Comentários ao pacote anti-crime (II) - Excludentes de ilicitude/legítima defesa
Mudança no Código Penal
Como é:
Art. 25 - Entende-se em legítima defesa quem, usando moderadamente dos meios necessários, repele injusta agressão, atual ou iminente, a direito seu ou de outrem.
Proposta de mudança:
"Art.25..................................................................................................................................

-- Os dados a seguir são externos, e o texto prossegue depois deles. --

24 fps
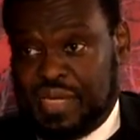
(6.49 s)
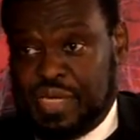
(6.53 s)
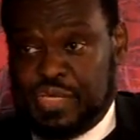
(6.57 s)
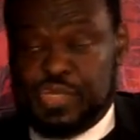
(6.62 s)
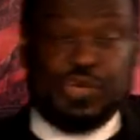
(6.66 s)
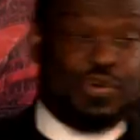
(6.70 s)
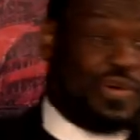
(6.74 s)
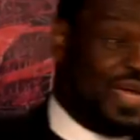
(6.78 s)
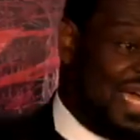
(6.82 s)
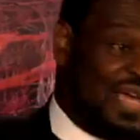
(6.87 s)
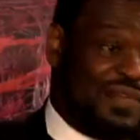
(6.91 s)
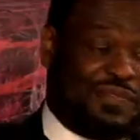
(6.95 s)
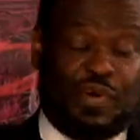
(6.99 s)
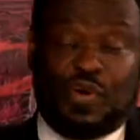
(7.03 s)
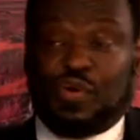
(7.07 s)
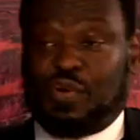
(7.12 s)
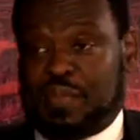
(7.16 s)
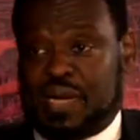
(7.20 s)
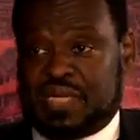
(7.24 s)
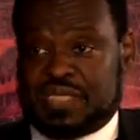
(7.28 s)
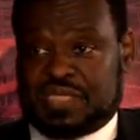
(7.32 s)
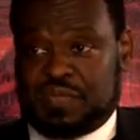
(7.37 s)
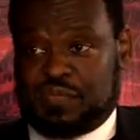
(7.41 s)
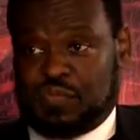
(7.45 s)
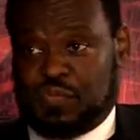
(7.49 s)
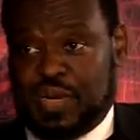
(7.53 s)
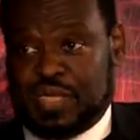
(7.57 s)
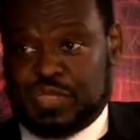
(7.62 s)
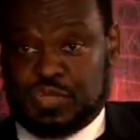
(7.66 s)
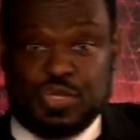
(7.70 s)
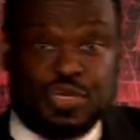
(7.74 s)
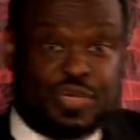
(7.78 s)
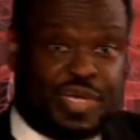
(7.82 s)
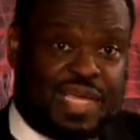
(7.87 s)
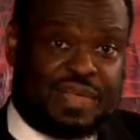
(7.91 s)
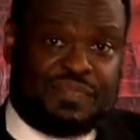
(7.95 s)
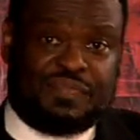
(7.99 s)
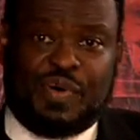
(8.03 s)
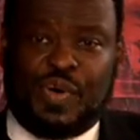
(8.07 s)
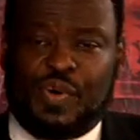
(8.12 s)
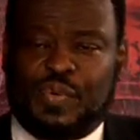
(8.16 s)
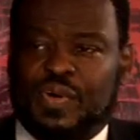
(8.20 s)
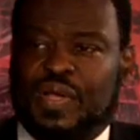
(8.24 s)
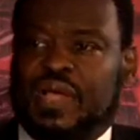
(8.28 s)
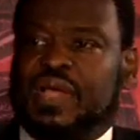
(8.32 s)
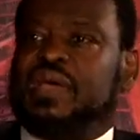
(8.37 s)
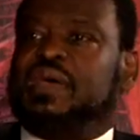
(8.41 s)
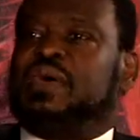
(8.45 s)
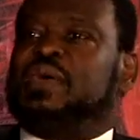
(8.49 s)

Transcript: You can't vote on my civil rights. You can't vote.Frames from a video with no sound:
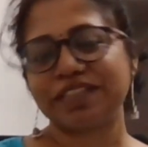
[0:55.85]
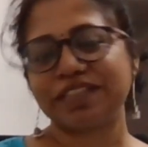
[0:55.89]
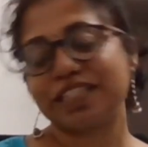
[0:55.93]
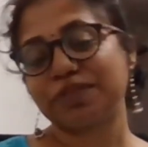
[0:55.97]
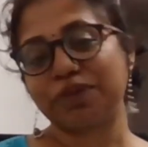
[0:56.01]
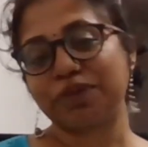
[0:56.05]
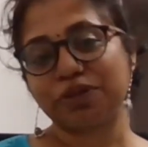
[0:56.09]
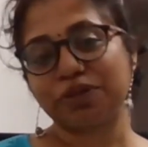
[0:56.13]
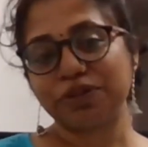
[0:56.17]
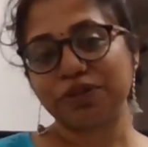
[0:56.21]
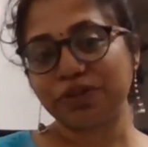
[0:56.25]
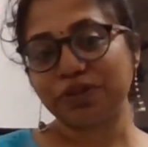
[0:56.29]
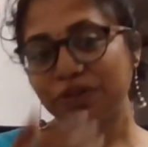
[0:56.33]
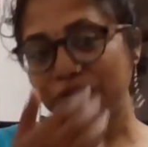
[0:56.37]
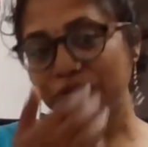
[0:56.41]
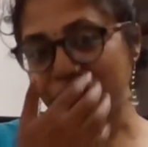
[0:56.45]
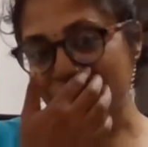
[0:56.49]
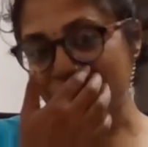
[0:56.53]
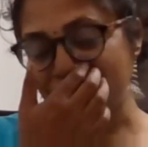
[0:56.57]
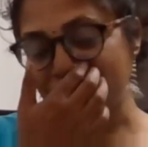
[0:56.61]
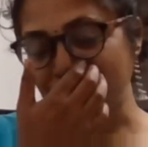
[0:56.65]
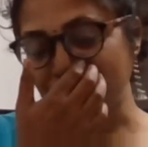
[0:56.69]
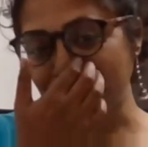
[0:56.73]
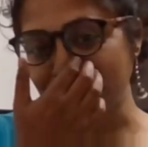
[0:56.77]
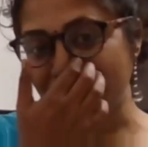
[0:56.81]
just wanted to know
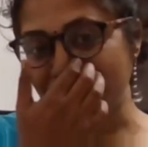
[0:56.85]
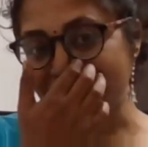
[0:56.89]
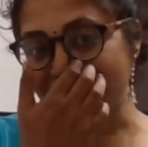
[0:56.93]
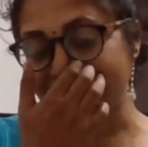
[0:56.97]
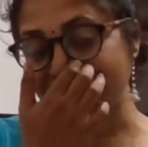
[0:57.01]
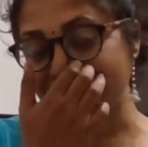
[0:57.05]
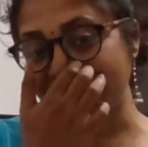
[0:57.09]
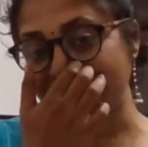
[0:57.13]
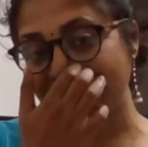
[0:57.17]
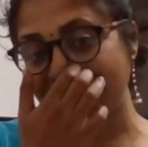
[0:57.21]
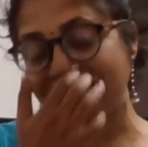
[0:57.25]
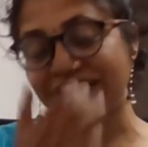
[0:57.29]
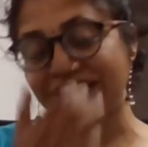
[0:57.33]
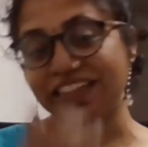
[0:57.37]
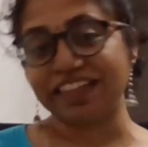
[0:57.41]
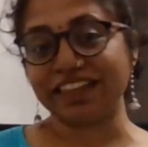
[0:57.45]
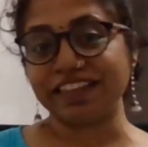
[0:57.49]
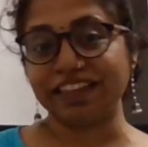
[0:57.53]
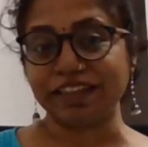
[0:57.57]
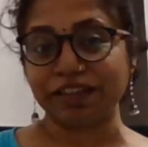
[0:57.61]
whether you guys have readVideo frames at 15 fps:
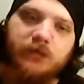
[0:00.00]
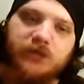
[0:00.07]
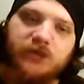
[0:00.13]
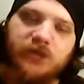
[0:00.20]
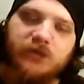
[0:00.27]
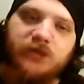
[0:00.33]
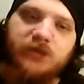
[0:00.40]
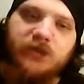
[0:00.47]

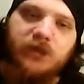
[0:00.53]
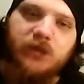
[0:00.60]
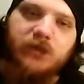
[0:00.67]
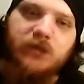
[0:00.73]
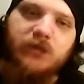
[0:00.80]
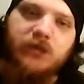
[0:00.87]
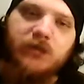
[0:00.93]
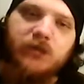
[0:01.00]
Those 3 songs
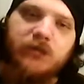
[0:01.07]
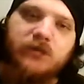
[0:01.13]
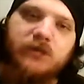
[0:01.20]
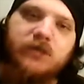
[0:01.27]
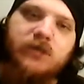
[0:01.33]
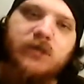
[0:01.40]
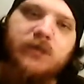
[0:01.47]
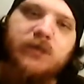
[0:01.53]

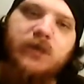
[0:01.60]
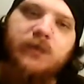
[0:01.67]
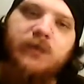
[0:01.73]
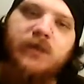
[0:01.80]
that came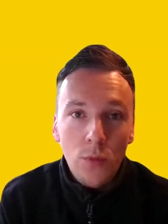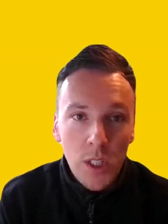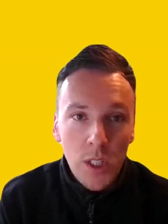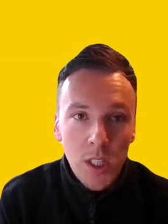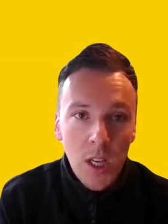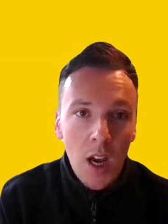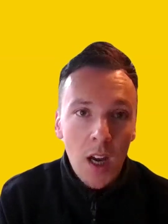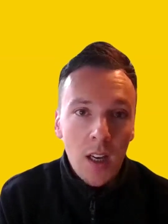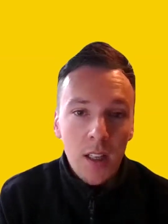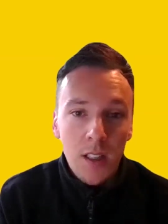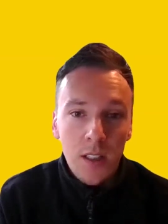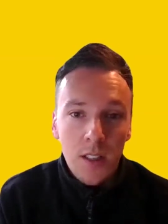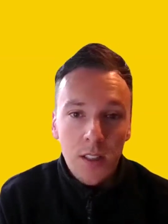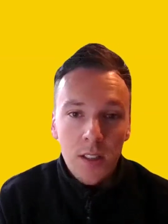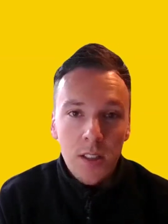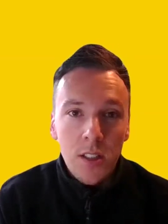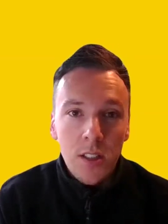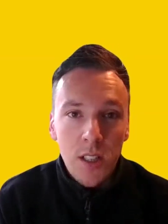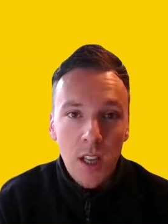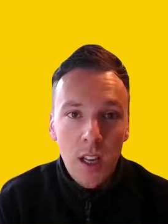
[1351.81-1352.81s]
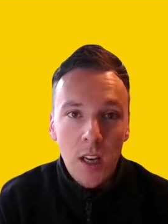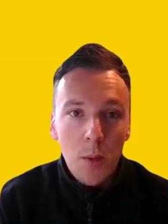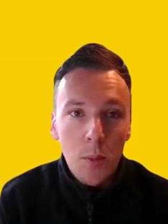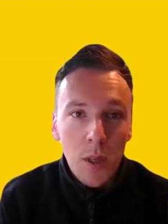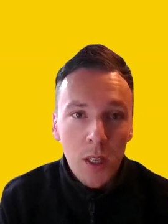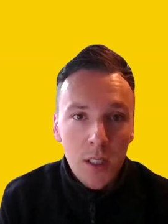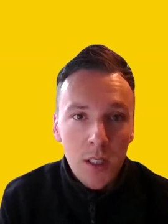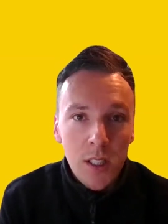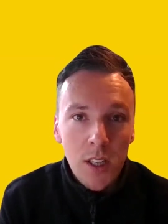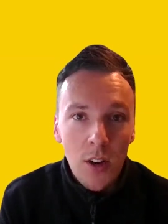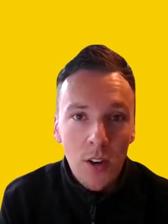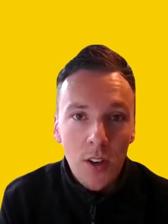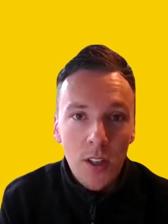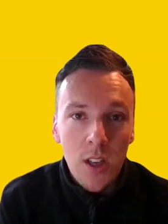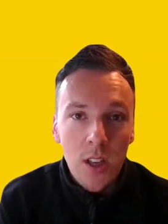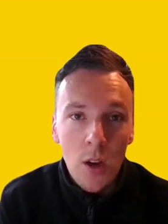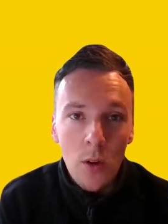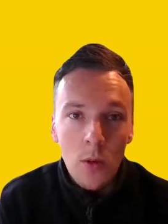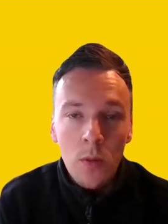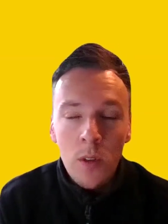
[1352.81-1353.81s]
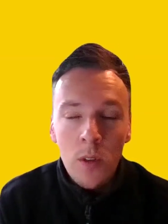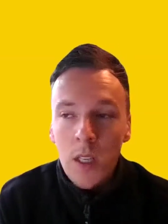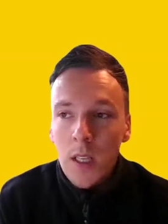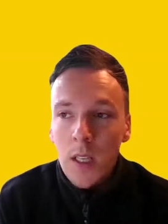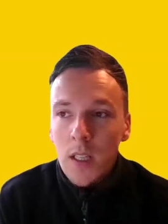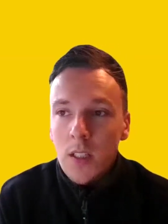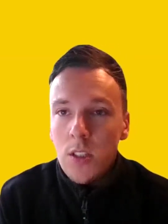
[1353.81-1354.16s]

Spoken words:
recycling and sustainability on its own.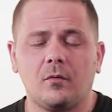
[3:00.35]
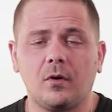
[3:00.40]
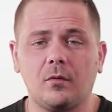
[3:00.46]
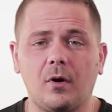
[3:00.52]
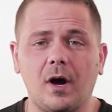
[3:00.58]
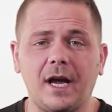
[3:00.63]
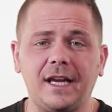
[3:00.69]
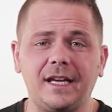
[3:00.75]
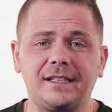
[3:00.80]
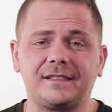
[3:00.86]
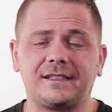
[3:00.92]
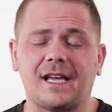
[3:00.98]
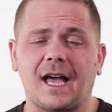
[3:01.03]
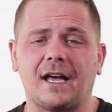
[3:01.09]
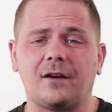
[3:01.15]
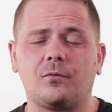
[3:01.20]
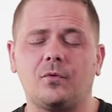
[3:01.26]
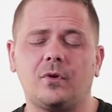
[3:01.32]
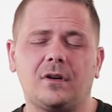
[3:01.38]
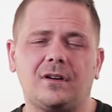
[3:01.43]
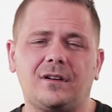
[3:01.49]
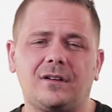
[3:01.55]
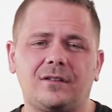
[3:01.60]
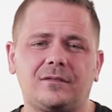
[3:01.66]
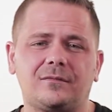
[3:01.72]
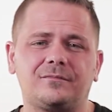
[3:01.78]
Well, why is that?
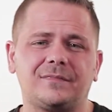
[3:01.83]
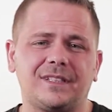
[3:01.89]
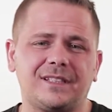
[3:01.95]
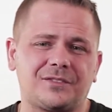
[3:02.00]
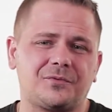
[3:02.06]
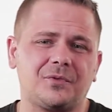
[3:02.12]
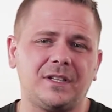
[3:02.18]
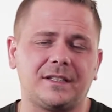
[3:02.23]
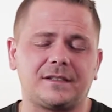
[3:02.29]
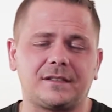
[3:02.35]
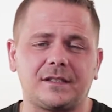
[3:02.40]
Well, it's really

Parágrafo único. Observados os requisitos do caput, considera-se em legítima defesa:
I - o agente policial ou de segurança pública que, em conflito armado ou em risco iminente de conflito armado, previne injusta e iminente agressão a direito seu ou de outrem; e
II - o agente policial ou de segurança pública que previne agressão ou risco de agressão a vítima mantida refém durante a prática de crimes." (NR)
Comentário:
A alteração mostra-se desnecessária e perigosa. Desnecessária porque não possui utilidade dogmática; perigosa porque pode passar a impressão de que o policial, em atividade, teria permissão para agir com arbitrariedade. O estilo de redação adotado pretende realçar as situações concretas em que a causa de justificação estaria presente. Não é viável exemplificar a atividade policial como exclusão de ilicitude, pois há outras hipóteses também relevantes que ficariam de fora. Por exemplo, um médico que causar uma lesão corporal no paciente, para realizar uma cirurgia emergencial, também está amparado por excludente de ilicitude, e nem por isso mereceria um destaque na lei.
O que interessa, dogmaticamente, é a definição genérica das excludentes de ilicitude, pois a lei não consegue prever todas as hipóteses fáticas possíveis. O próprio texto do projeto diz “observados os requisitos do caput, considera-se em legítima defesa” e daí elenca a atividade policial. O mesmo poderia ser feito com o estado de necessidade, por exemplo: “observados os requisitos do caput, considera-se em estado de necessidade: a atividade médica quando a intervenção corporal for necessária para salvar a vida o paciente”. A utilização de exemplos no texto da lei inibe a atividade do intérprete, que em cada caso concreto fará uma comparação com aquilo que a lei descreve.
A primeira hipótese prevista é “o agente policial ou de segurança pública que, em conflito armado ou em risco iminente de conflito armado, previne injusta e iminente agressão a direito seu ou de outrem”. Se houver conflito atual e o policial reagir, a legítima defesa, da maneira como está prevista em lei, é suficiente para legitimar sua atuação. No caso de conflito iminente, quando houver a probabilidade de um dano, eventual excesso exculpável está amparado pela inexigibilidade de conduta diversa.
A outra hipótese do projeto é “o agente policial ou de segurança pública que previne agressão ou risco de agressão a vítima mantida refém durante a prática de crimes”. Novamente, é desnecessária a previsão legal porque a legítima defesa de terceiros encontra respaldo na atual legislação. E mais, não apenas o policial, mas qualquer pessoa pode em legítima defesa de outrem.
Não é cientificamente apropriado utilizar a lei para exemplificar casos concretos. Delimitar a aplicação da inexigibilidade de conduta diversa atenta contra o que a doutrina reconhece como a mais ampla das excludentes de culpabilidade. A atuação do policial dentro dos limites da lei já encontra respaldo legal; o que estiver além desses limites é arbitrariedade. Em síntese, palavras inúteis na lei podem ser prejudiciais ao intérprete e à sua aplicação.